Matteo Gentiloni, invece, a proposito della sua esperienza holliwoodiana dice: «Il "sogno americano" non è solo un’utopia ma un percorso reale che richiede metodo e studio. Cinemaster è un’opportunità straordinaria per mettere piede in questo mondo con gli strumenti giusti e per sfatare al tempo stesso il mito sulla chiusura dello showbusiness nei confronti degli emergenti. A Hollywood esiste un coraggio immenso che fa prendere rischi».

Come riassumerebbe "La banda del catering"?

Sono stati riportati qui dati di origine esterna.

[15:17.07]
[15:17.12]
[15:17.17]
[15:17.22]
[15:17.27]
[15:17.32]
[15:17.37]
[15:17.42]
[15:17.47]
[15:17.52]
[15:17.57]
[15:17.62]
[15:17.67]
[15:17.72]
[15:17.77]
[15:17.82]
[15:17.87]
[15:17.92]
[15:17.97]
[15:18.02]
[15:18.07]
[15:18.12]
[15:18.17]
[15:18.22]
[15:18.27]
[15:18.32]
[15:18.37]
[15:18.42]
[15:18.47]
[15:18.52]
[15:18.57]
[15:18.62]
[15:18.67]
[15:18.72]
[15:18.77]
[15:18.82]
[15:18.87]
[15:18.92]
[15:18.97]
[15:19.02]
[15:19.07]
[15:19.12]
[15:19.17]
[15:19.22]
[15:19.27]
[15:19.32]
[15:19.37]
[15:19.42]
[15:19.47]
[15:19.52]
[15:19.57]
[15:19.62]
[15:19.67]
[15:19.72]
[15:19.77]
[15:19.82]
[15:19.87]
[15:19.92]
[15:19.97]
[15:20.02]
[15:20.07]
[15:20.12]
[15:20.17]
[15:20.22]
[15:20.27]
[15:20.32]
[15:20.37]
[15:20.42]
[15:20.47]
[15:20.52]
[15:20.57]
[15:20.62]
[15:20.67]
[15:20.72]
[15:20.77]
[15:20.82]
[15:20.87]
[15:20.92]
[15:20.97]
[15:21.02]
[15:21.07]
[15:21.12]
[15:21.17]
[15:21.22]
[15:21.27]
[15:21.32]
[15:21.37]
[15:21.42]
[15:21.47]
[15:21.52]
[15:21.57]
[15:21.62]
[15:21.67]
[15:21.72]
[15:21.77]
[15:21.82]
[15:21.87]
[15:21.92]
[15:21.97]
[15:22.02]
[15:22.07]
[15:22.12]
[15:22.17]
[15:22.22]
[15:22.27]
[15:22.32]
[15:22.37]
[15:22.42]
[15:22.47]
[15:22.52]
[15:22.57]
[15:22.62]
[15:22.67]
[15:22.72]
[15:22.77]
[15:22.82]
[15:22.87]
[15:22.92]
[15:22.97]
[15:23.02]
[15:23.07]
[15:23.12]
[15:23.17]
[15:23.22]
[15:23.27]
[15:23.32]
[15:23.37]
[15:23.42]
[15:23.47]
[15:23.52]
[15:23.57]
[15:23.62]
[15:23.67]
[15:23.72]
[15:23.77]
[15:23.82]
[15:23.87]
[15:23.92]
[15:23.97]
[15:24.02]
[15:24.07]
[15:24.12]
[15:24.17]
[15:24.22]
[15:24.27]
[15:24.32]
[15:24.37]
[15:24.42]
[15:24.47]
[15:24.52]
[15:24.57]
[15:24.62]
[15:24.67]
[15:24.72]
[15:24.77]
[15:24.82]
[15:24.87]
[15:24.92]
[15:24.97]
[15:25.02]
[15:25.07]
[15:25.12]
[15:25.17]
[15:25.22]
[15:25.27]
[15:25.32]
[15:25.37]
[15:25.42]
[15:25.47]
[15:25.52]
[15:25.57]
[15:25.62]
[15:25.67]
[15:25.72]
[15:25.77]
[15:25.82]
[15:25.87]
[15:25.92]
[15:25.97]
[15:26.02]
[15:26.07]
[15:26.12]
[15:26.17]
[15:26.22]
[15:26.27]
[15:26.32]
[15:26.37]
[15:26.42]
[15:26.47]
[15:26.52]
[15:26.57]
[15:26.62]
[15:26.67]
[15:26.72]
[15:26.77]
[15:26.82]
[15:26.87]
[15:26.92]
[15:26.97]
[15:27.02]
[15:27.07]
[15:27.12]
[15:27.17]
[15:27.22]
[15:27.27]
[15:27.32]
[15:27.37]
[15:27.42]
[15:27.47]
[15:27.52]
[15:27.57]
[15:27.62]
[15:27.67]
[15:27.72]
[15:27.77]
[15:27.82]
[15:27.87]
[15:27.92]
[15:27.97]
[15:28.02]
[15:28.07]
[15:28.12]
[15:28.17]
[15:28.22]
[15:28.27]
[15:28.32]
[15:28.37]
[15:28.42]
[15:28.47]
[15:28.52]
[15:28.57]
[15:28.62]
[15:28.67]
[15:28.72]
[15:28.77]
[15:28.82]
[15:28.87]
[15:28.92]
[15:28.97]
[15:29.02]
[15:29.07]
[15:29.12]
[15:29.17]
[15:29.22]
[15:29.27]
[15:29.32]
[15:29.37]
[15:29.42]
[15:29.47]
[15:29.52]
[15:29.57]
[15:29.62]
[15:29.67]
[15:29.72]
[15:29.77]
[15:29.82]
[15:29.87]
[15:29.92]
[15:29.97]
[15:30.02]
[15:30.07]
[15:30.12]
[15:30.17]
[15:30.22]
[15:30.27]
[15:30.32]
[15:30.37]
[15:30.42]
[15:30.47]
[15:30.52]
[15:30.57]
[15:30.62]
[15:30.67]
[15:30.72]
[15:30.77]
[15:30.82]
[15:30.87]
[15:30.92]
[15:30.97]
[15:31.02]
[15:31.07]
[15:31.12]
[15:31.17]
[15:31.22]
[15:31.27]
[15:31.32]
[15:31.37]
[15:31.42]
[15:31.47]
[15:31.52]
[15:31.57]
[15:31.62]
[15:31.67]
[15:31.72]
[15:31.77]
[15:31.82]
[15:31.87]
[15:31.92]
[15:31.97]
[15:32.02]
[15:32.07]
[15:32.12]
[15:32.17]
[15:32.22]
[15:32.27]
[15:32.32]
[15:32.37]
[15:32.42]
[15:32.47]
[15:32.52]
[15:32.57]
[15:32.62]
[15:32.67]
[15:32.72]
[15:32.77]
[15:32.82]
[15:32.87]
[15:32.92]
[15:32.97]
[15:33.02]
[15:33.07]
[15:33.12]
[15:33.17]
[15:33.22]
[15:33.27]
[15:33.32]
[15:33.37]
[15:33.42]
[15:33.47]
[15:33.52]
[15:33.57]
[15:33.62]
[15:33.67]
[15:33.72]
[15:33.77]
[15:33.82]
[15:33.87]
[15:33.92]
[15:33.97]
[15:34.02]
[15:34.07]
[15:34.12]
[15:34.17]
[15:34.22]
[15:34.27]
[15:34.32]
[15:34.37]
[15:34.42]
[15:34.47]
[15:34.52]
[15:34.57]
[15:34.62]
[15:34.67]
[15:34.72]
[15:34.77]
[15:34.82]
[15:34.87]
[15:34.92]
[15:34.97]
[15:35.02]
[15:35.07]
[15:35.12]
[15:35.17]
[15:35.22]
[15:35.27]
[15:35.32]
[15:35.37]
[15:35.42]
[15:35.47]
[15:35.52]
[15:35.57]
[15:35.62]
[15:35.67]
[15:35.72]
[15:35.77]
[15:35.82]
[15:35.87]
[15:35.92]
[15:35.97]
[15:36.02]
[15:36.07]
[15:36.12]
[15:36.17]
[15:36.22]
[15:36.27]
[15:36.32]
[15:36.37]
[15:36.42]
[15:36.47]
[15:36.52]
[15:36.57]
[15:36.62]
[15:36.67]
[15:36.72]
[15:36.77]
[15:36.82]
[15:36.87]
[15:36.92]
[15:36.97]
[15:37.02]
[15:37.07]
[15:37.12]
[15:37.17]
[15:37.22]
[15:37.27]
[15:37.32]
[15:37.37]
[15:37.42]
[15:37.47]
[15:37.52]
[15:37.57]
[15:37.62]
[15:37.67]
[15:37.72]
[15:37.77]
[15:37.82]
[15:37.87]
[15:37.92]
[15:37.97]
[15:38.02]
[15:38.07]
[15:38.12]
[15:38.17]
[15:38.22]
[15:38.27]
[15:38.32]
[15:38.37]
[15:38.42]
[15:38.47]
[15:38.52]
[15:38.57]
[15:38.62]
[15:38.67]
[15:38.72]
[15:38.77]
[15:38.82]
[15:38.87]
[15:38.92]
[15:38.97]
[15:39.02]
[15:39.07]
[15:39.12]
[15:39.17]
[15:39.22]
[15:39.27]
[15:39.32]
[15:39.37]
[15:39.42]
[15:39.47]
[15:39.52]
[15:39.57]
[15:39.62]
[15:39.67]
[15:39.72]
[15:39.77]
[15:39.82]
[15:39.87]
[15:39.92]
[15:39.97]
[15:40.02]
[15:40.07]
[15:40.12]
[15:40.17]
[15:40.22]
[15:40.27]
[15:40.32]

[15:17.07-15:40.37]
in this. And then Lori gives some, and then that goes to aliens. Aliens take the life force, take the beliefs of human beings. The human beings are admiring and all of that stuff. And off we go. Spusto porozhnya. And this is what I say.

Lo spunto è il buonismo attorno all’immigrazione, attorno al quale ho creato una commedia degli equivoci con attori non professionisti, frutto dello street casting. Quanta ipocrisia si vede in giro: va di moda sembrare di larghe vedute mentali ma in fondo il pregiudizio resta latente. E io l’ho usato per sovvertire le regole e giocare con le classi sociali.

Qual è il segreto di un prodotto di successo?
La qualità: sono stato sul set della serie tv Superstore e mi sono accorto che già dalla lettura del copione si sarebbe potuto procedere direttamente a girare, tanto era alto il livello della bozza.